Control experiments showing pharmacological inhibition of ACh and GABA responses, pharmacological isolation of monosynaptic synaptic inputs with TTX and 4-AP, ankyrin staining of dye-filled neurons, and quantification of the effective resolution of the functional synaptic mapping technique. A1–A3, Example of light-evoked pharmacologically isolated ACh/GABA PSCs from a medial SN DA neuron. The neuron was voltage-clamped at −55 mV (orange) to isolate EPSCs and at 0 mV (red) to isolate IPSCs. All PSCs were recorded in the presence of glutamate receptor antagonists CNQX and D-APV (baseline). ACh PSCs were subsequently suppressed using a cocktail of nicotinic receptor antagonists (MLA, DHβE, MEC) and GABA PSCs were suppressed with gabazine (from left to right). n = 1 cell from 1 mouse. B1–B3, Example light-evoked PSCs from a medial SN DA neuron voltage-clamped at −90 and 0 mV in the presence of CNQX (baseline) and following subsequent bath application of (left to right) TTX and 4-AP. This indicates that the evoked nicotinic EPSCs and evoked GABA IPSCs are AP dependent and monosynaptic. n = 1 cell from 1 mouse. C1–C5, Reconstructed medial SN neurons immunostained for ankyrin-G to label the axon initial segment. Scale bar, 15 μm. n = 5 cells from 5 mice. D1–D4, Confocal images of recorded medial SN neurons filled will Alexa-568 dye and immunostained for ankyrin-G (red) to indicate the localization of the axon initial segments (white arrowheads). E1–E5, Measurements of the postsynaptic GABA currents evoked by an illumination spot positioned lateral to the dendrite of the recorded neuron. Optical illumination spot (∼30 μm diameter) was moved perpendicular to the dendrite in the X-Y plane in 7 μm increments (dendrite visualized with 80 μm Alexa-568 hydrazide). Scale bar, all images: 20 μm. Associated voltage-clamp recordings (orange = −55 mV; red = 0 mV) in the presence of CNQX, D-APV, TTX, and 4-AP. F, Responses showed in E were fitted with a Gaussian function. Width at half maximum was found to be 15 μm. E, F, n = 1 cell from 1 mouse.

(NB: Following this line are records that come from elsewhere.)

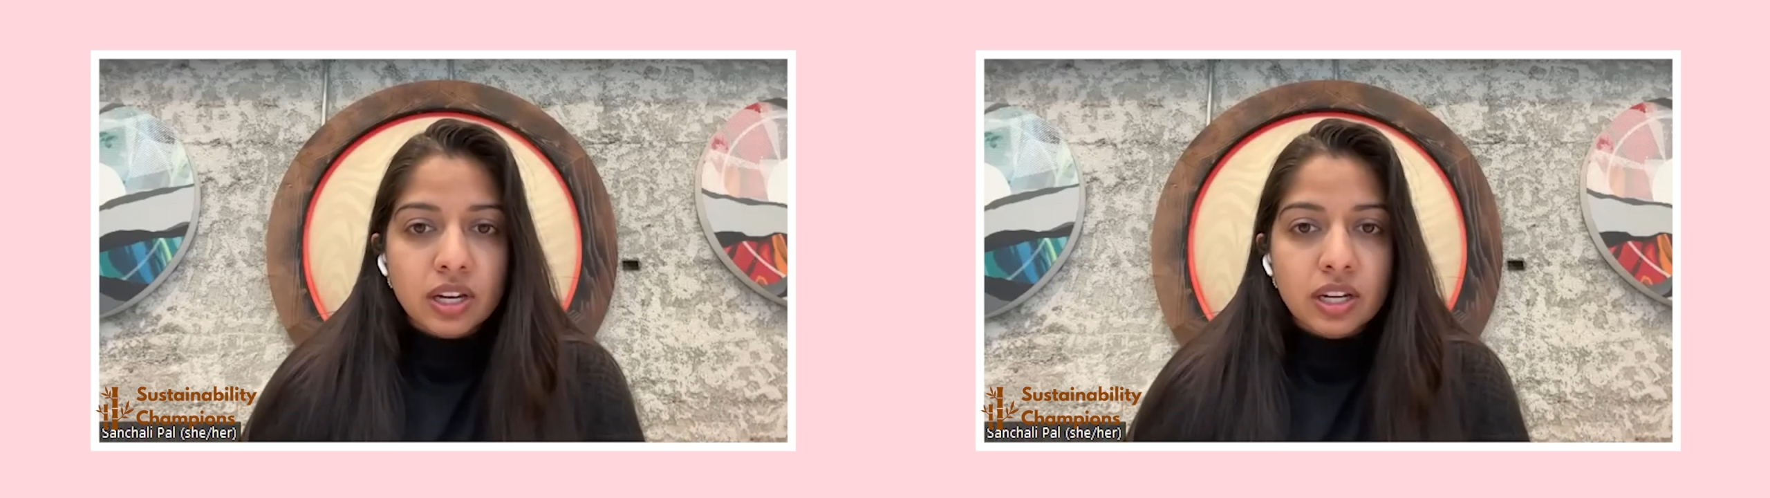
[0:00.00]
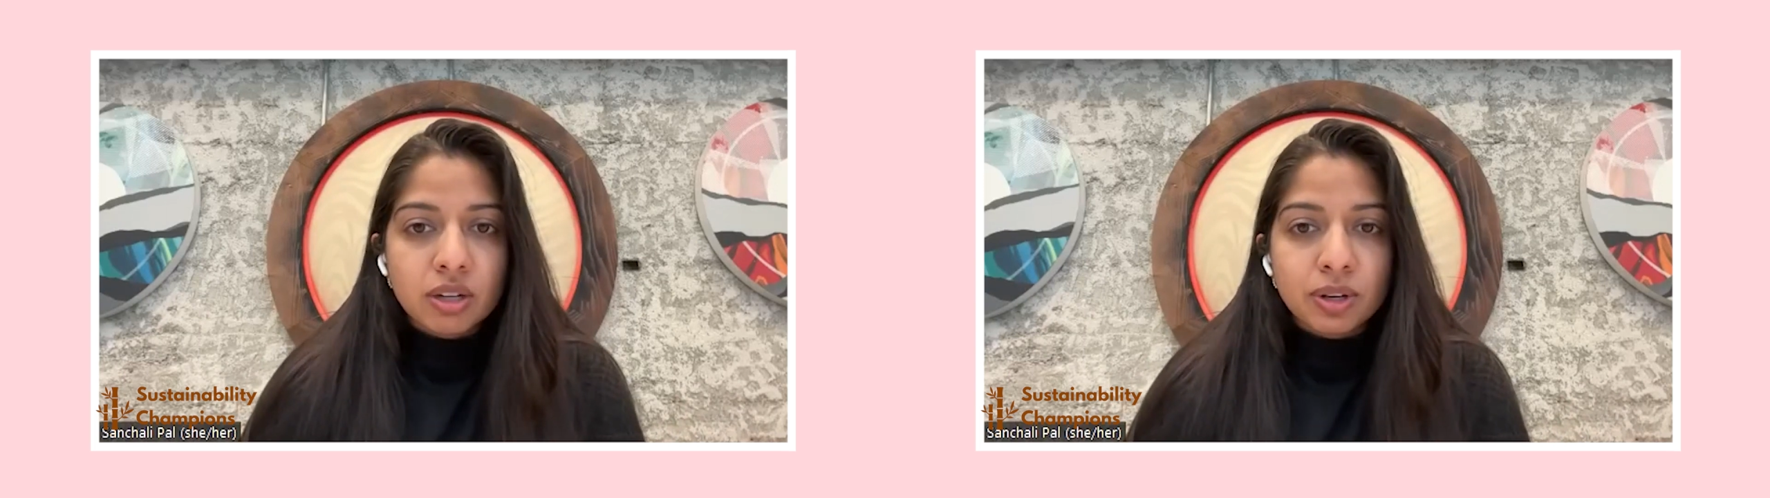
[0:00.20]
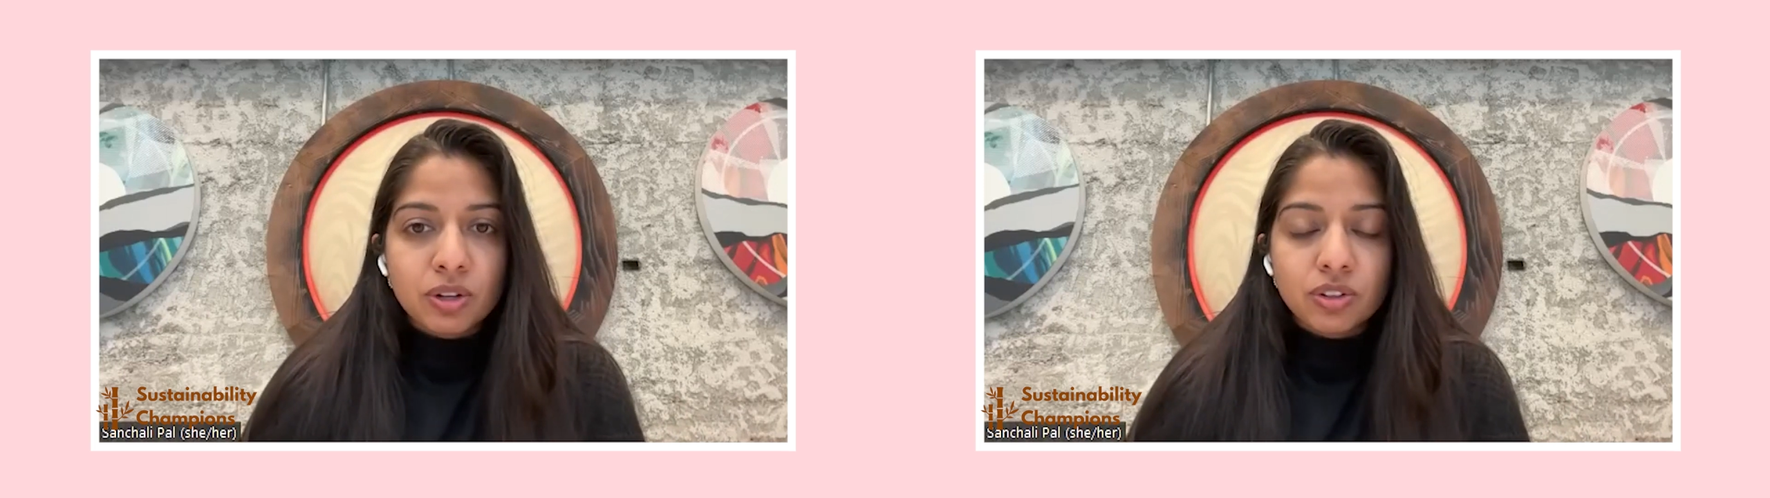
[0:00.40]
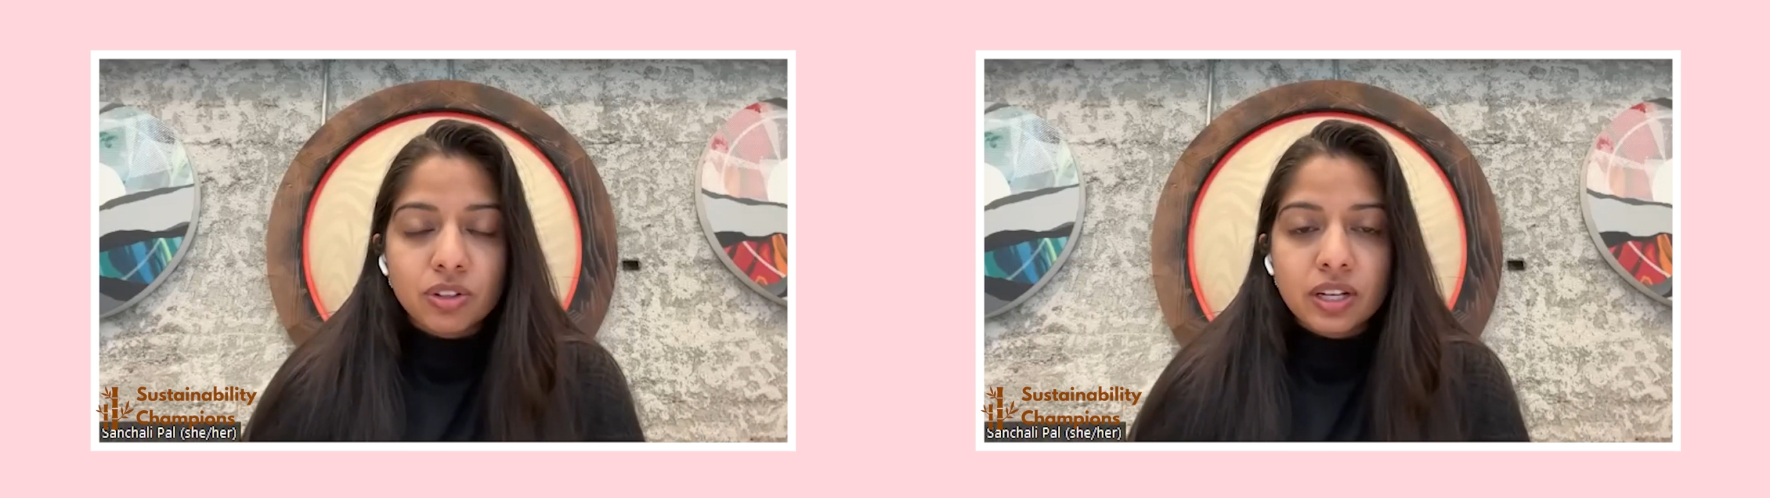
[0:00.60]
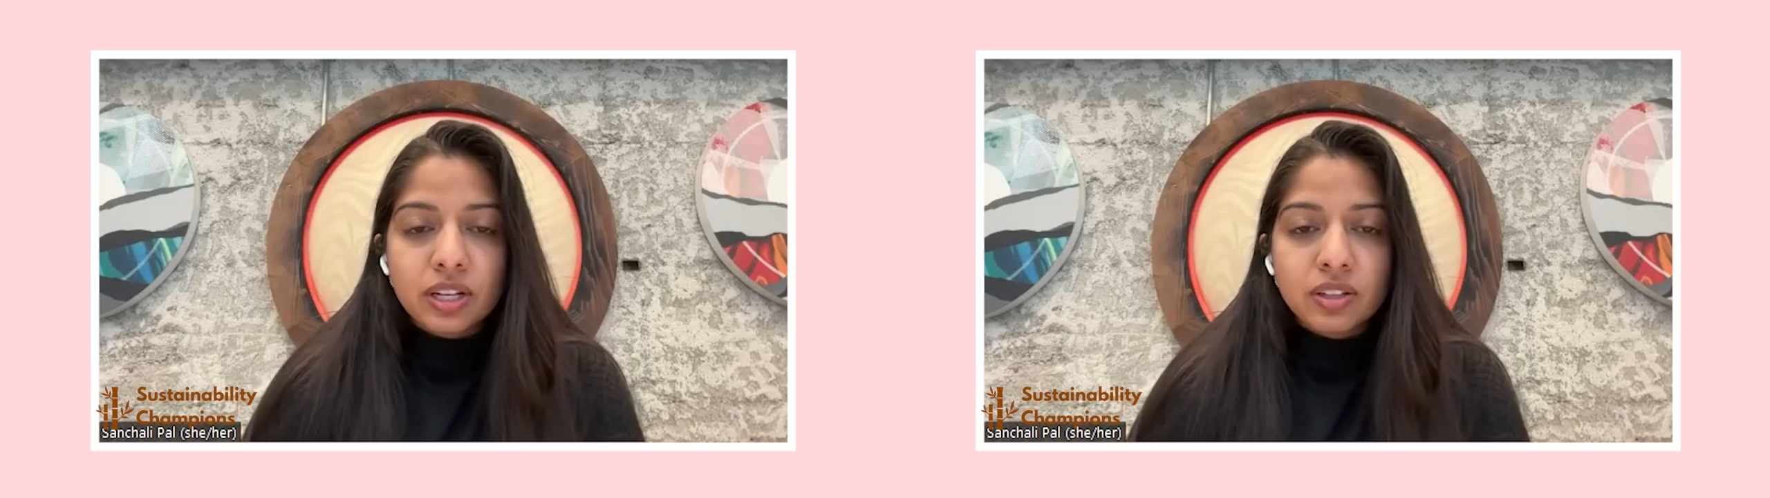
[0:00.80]

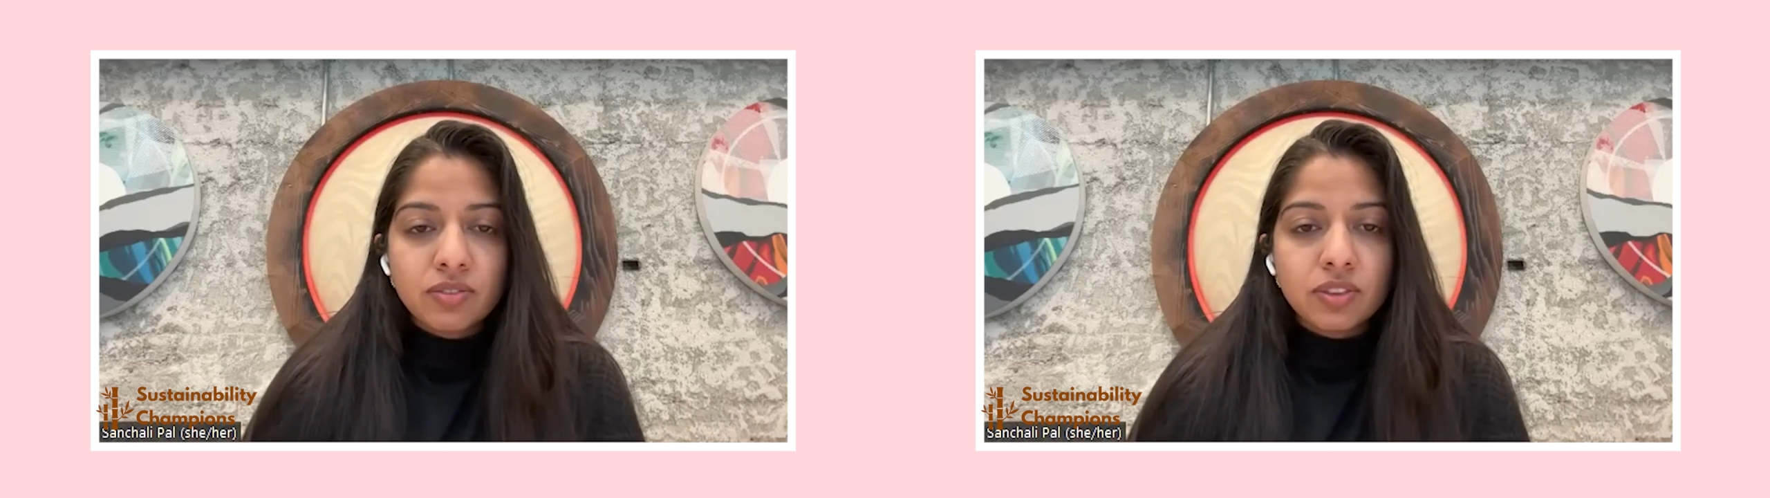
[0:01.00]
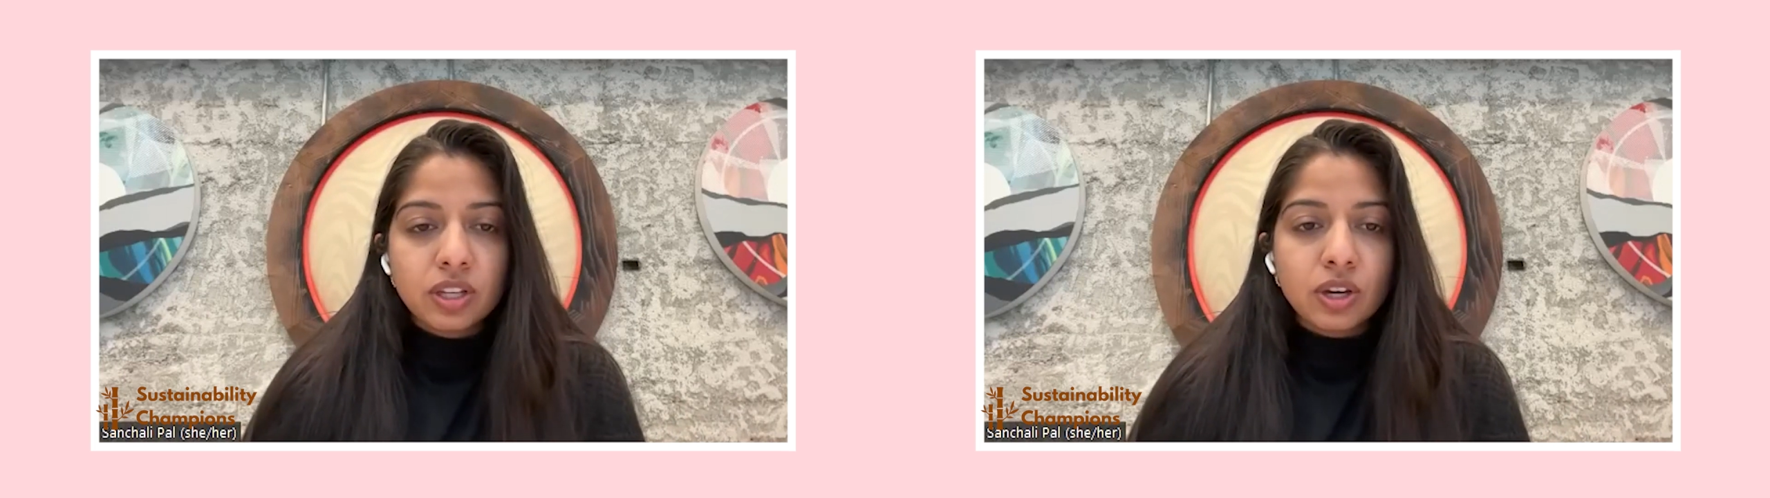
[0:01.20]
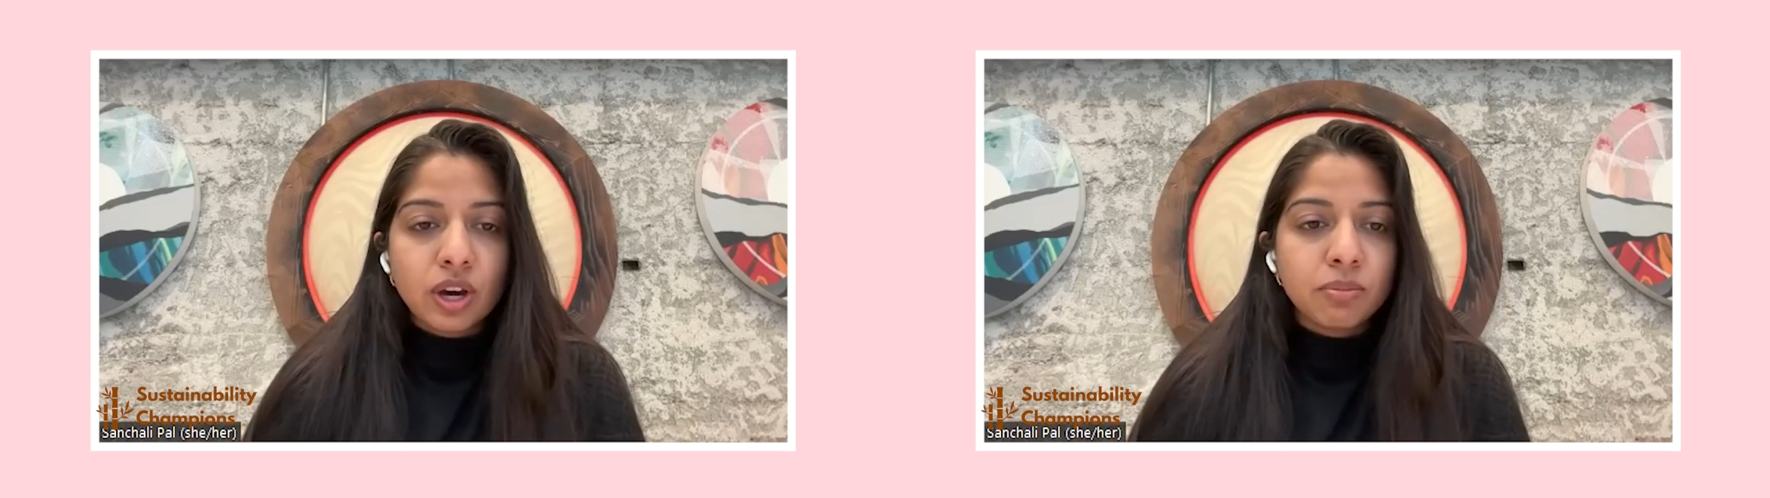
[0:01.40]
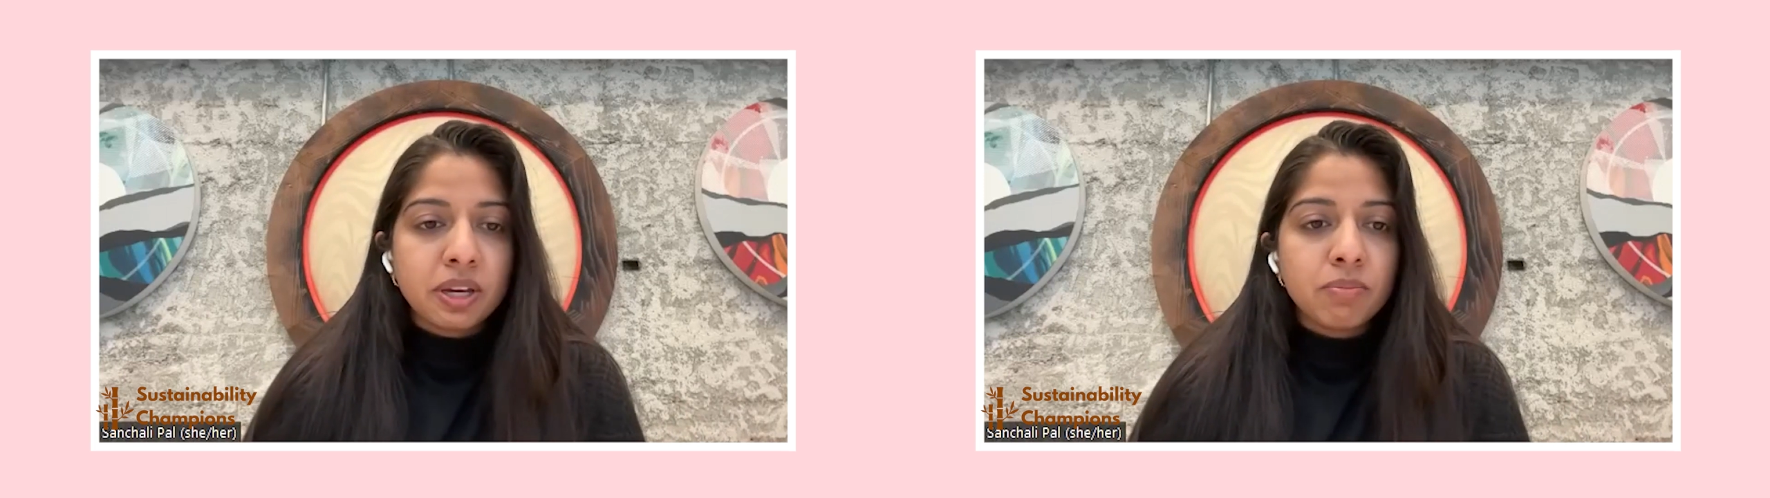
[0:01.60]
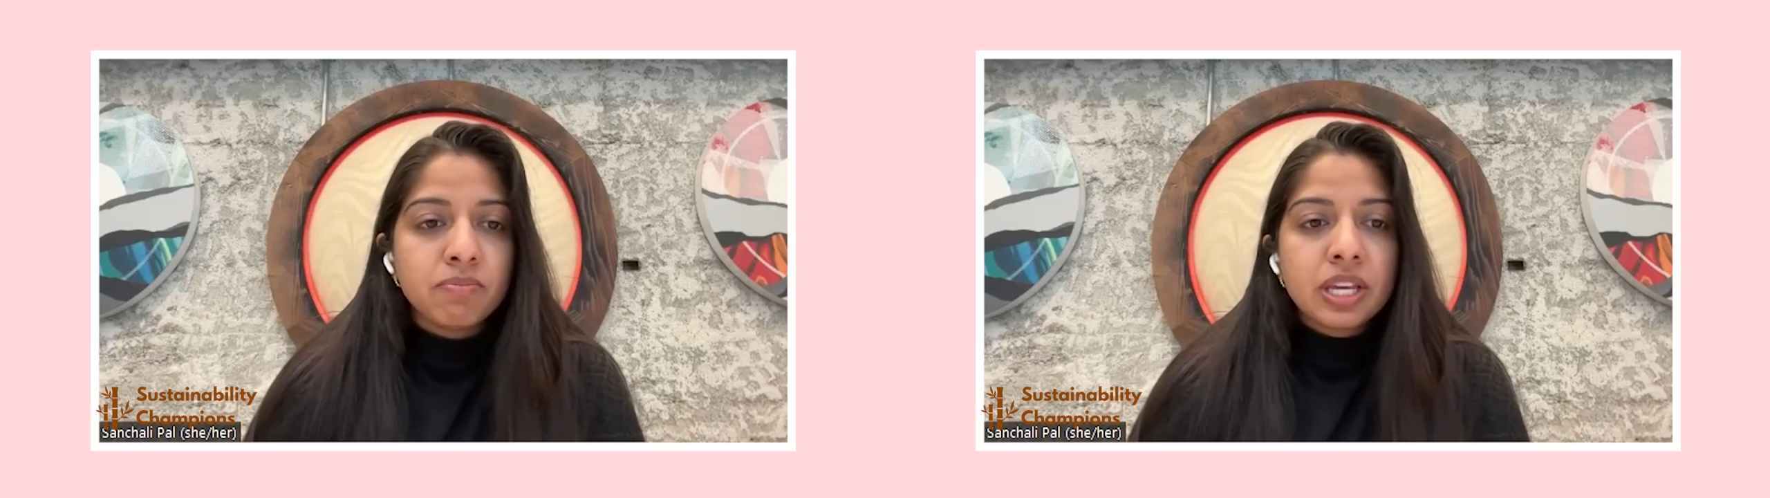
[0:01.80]
underlying the
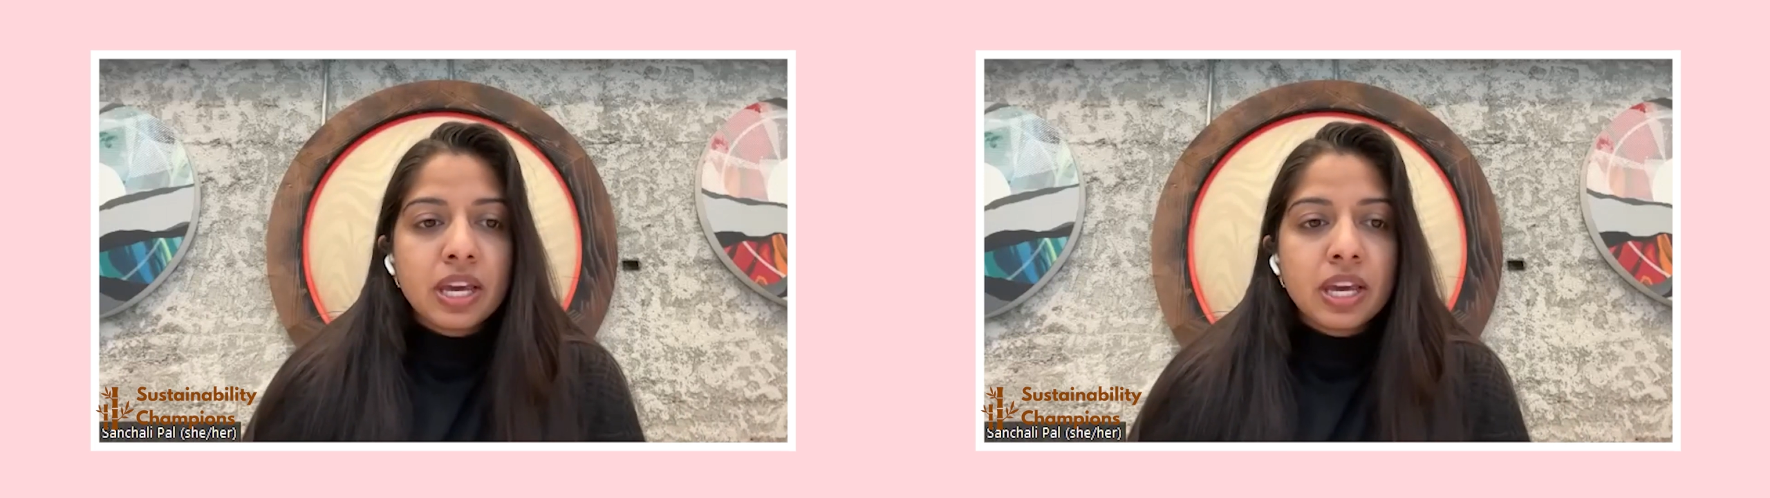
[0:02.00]
economy.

Immunohistochemical mapping of ACh and GABA cholinergic synaptic inputs. A, Immunohistochemistry to identify the distribution of ACh and GABA transporter expression of cholinergic axons in the SN. A ChATcre(neodel)^+/−:tdTomato^+/− mouse cross was used to label the cholinergic innervation of the SN. Coronal sections containing the SN were triple labeled for TH, VGAT, and VAChT. Two locations were bilaterally sampled (two z stack images centered on the cell bodies of medial DA neurons, one lateral z stack image) to enable a comparison in transporter expression for putative cholinergic terminals between the somatic and lateral dendritic regions of DA cells. Analyses were performed on VAChT⁺:tdTomato⁺ and VGAT⁺:tdTomato⁺ puncta. For the lateral field, puncta at distances ≥ 1 μm away from TH⁺ dendrites were excluded from analysis. n = 4 mice, n = 6 z stack images per mouse. B, Summary of the percentage of VAChT⁺ and VGAT⁺ terminals in cholinergic axons projecting to either the somata of DA cells or in the vicinity of lateralized TH⁺ dendrites. C, Percentage of VAChT⁺, VGAT⁺, and mixed VGAT⁺:VAChT⁺ (≤1 μm away) in putative cholinergic terminals in the SN as a function of their location. D, VAChT⁺, VGAT⁺, and mixed VGAT⁺:VAChT⁺ puncta numbers in putative cholinergic terminals in the SN as a function of their location. C, D, Linear regression mixed model (Type III ANOVA with Satterthwaite's method) followed by post hoc pairwise contrast tests for main effects with Tukey correction. E, Absolute number of puncta in putative cholinergic terminals in the SN as a function of their location. Two-sided Welch's t test. C–E, n = 4 mice, n = 6 z stack images per mouse. Each dot represents one z stack. n = 24 z stack per group (VGAT⁺, VAChT⁺, VGAT⁺:VAChT⁺). n = 48 medial z stack, n = 24 lateral z stack. F, VAChT⁺:tdTomato⁺ and VGAT⁺:tdTomato⁺ puncta sizes as a function of their location. Linear regression model followed by post hoc pairwise contrast tests for main effects with Tukey correction.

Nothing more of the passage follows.